ASSIGNED TASK:
Extract the text of every entry below exactly; leave images out.

= Beginning of Section =

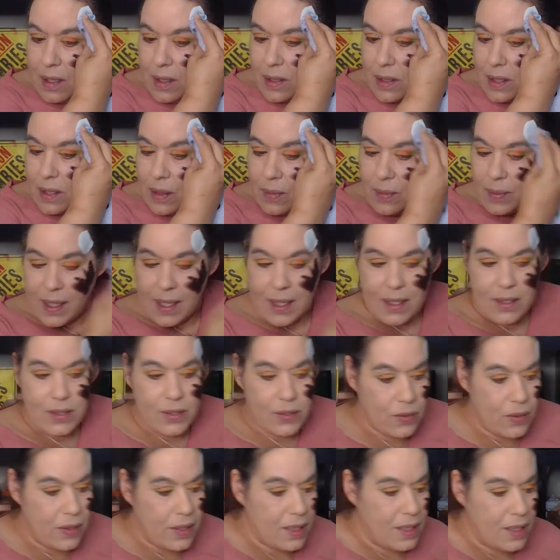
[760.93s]
So when I
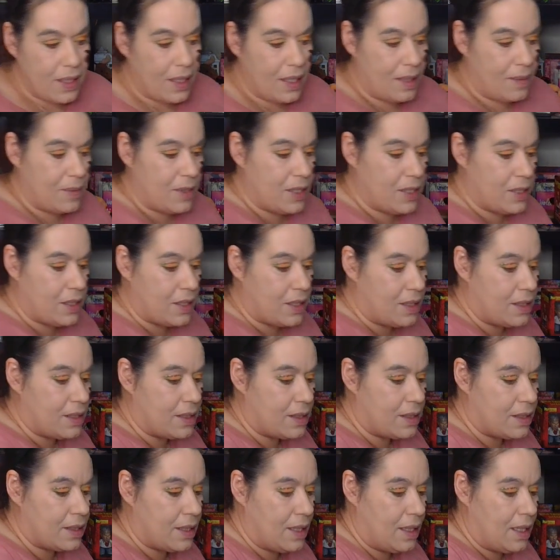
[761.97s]
saw the
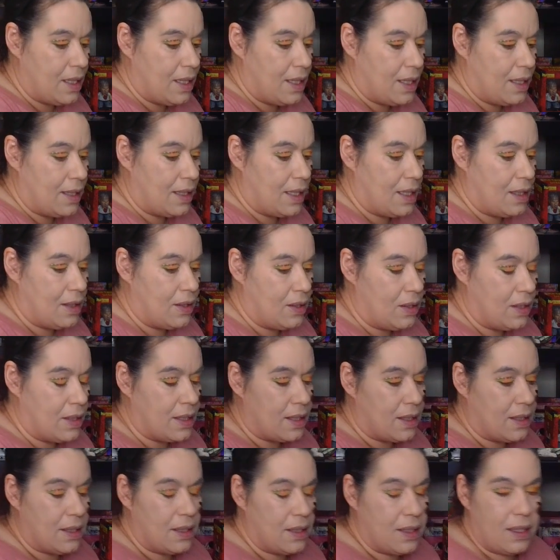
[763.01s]
images, they
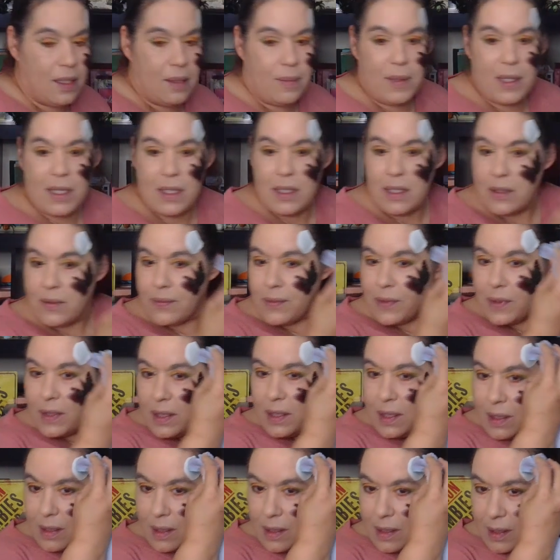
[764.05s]
looked a little bit
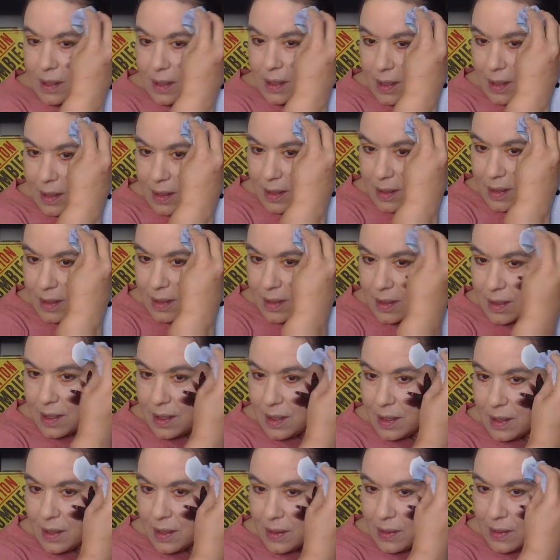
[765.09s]
different. And
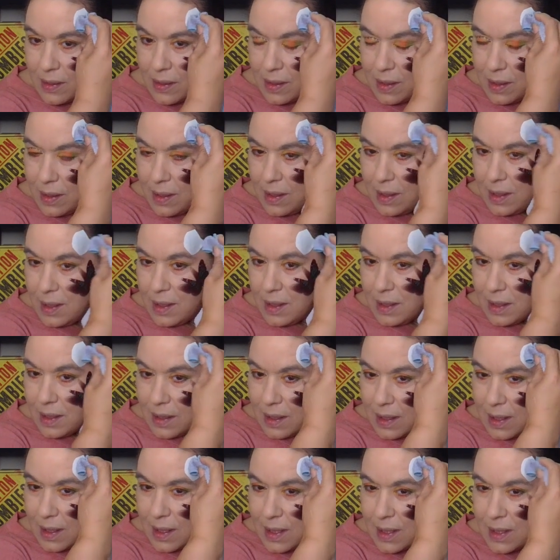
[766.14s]
so,
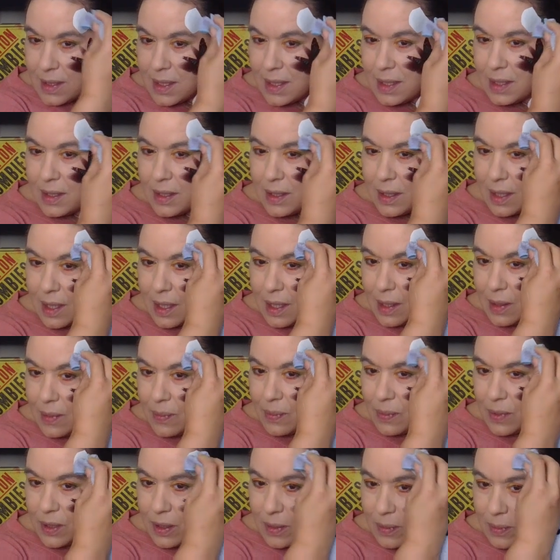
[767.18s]
like I said, you gotta
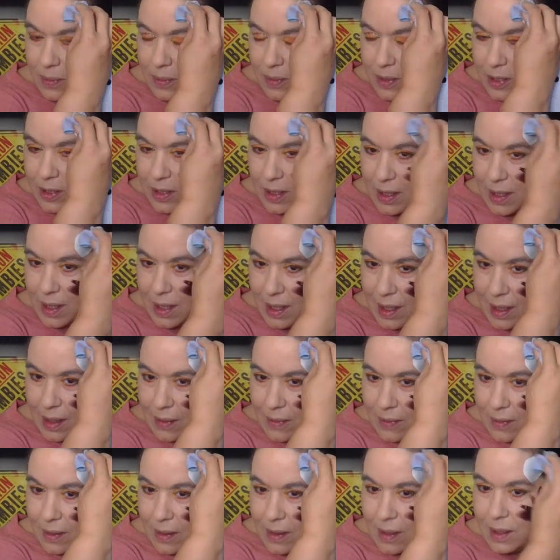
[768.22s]
work with what you
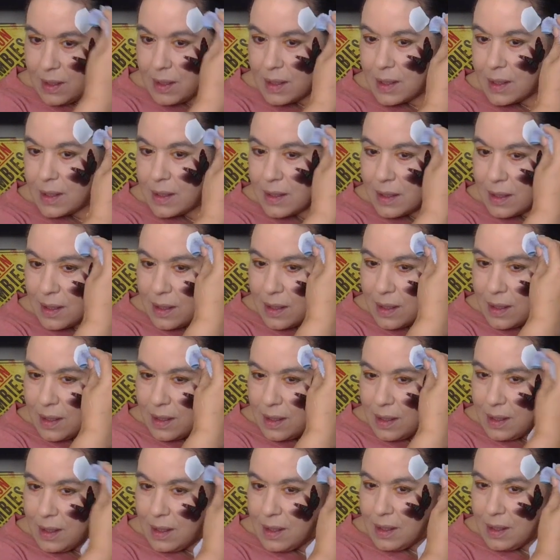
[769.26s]
got, right?
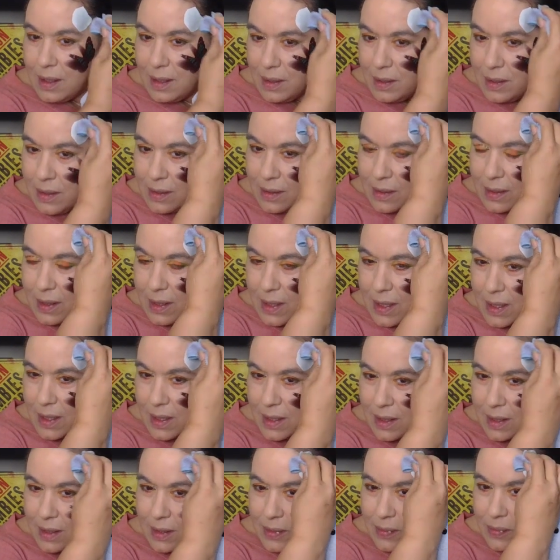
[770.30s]
So let's
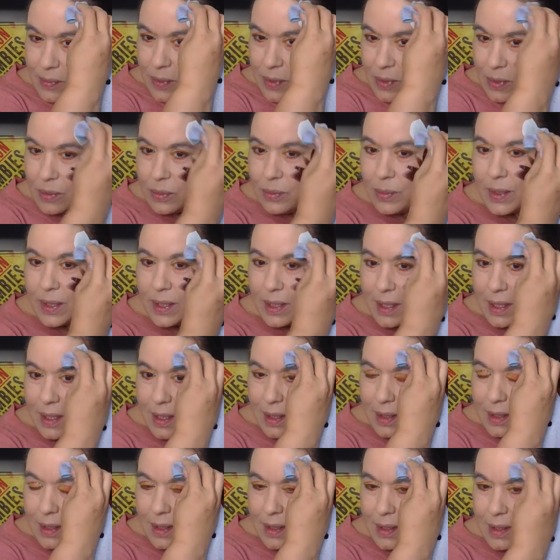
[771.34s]
still roll with
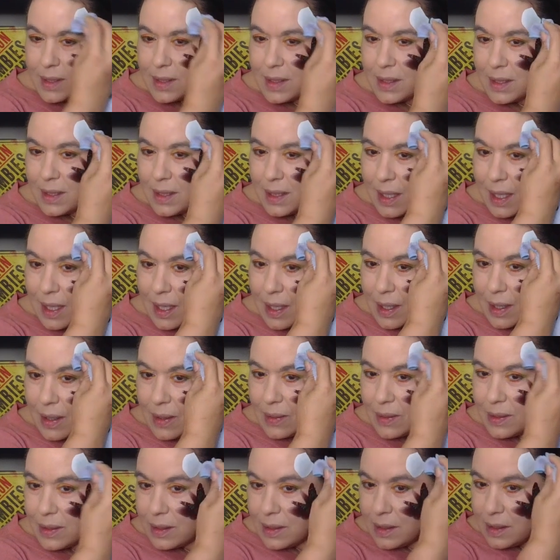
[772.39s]
it and let's see
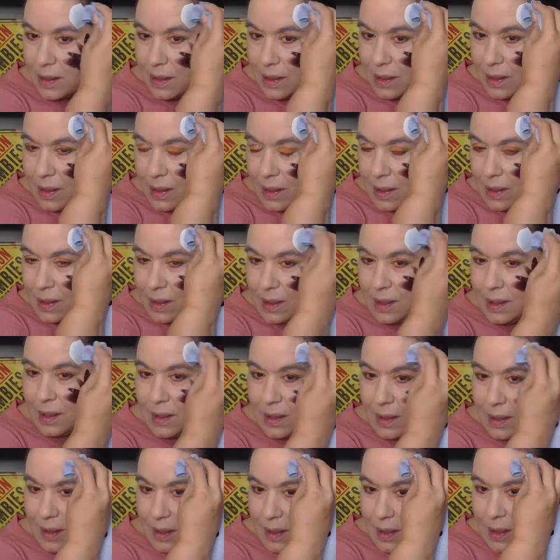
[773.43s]
how
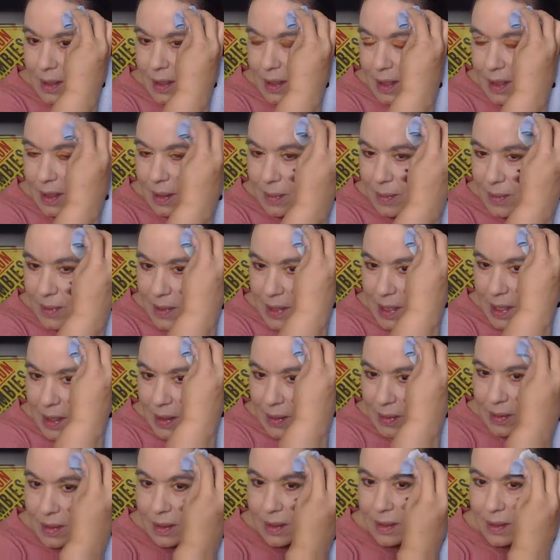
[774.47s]
it comes
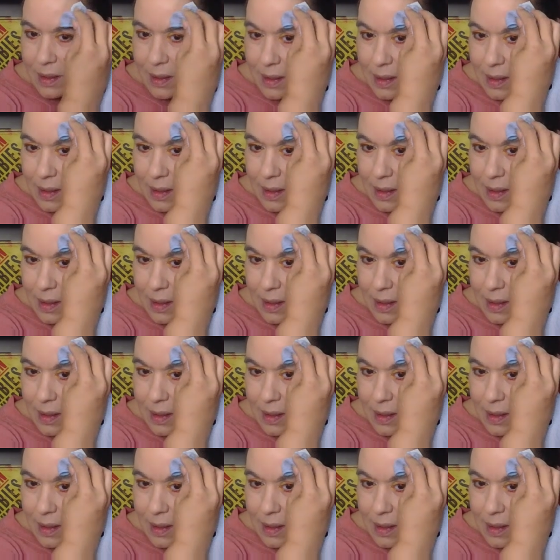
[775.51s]
out.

= End of Section =

WRITTEN REPLY:
[760.93s]
So when I
[761.97s]
saw the
[763.01s]
images, they
[764.05s]
looked a little bit
[765.09s]
different. And
[766.14s]
so,
[767.18s]
like I said, you gotta
[768.22s]
work with what you
[769.26s]
got, right?
[770.30s]
So let's
[771.34s]
still roll with
[772.39s]
it and let's see
[773.43s]
how
[774.47s]
it comes
[775.51s]
out.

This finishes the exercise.